__Work item__.
Please transcribe the data below exactly. Leave the pictures out.

__Provided data__.
● ● ●
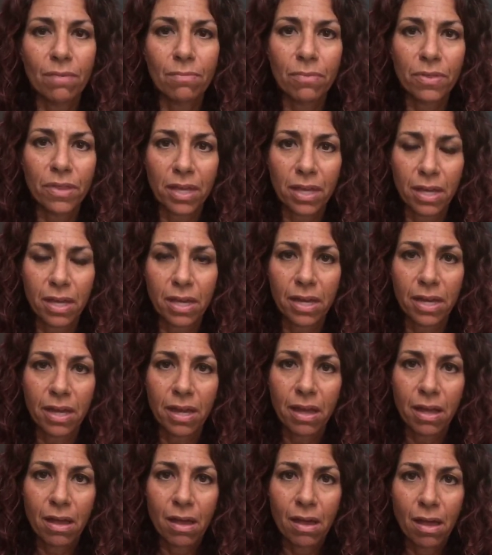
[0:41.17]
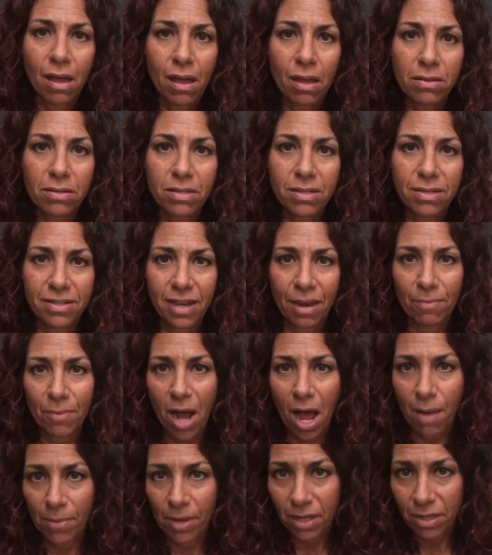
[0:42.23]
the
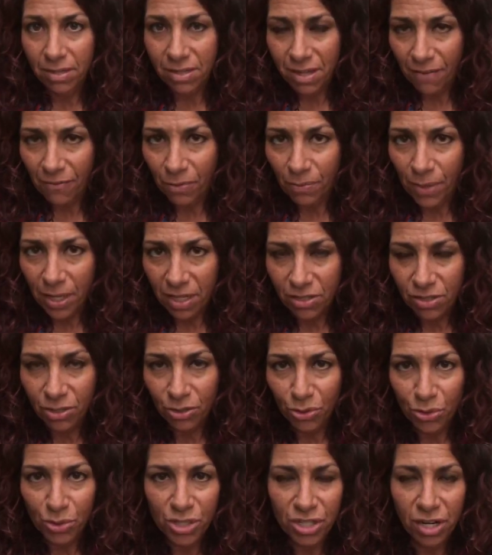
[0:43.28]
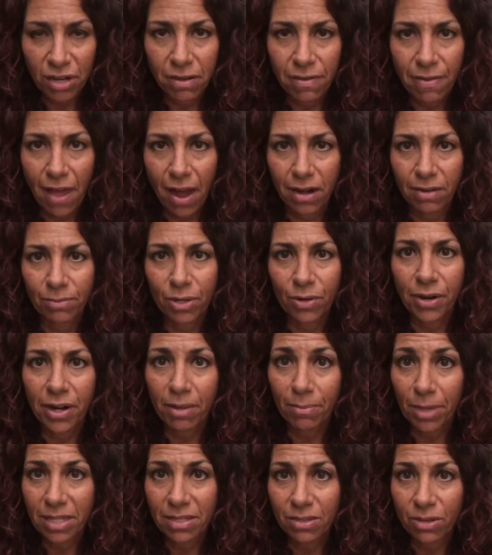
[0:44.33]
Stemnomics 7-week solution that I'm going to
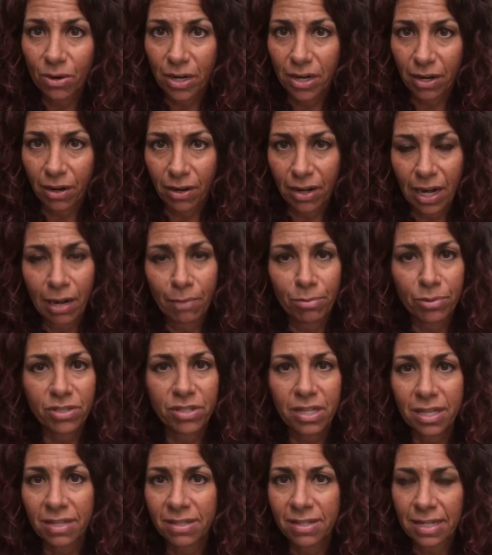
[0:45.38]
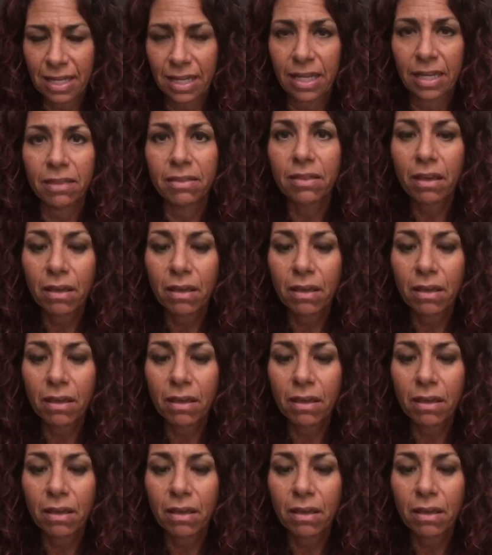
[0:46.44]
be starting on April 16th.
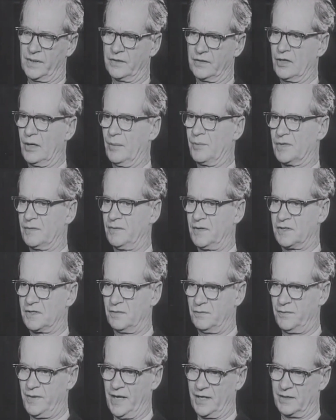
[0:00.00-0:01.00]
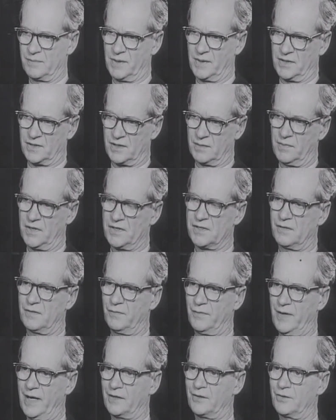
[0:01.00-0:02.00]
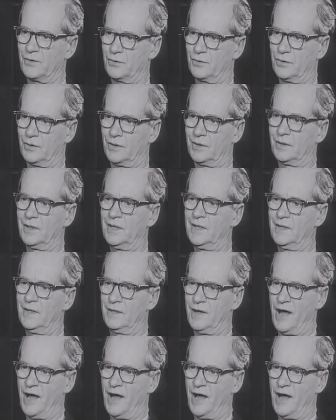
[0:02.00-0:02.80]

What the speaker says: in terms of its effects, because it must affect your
● ● ●
__Reply to the exercise__.
[0:41.17]
[0:42.23]
the
[0:43.28]
[0:44.33]
Stemnomics 7-week solution that I'm going to
[0:45.38]
[0:46.44]
be starting on April 16th.
[0:00.00-0:01.00]
[0:01.00-0:02.00]
[0:02.00-0:02.80]

What the speaker says: in terms of its effects, because it must affect your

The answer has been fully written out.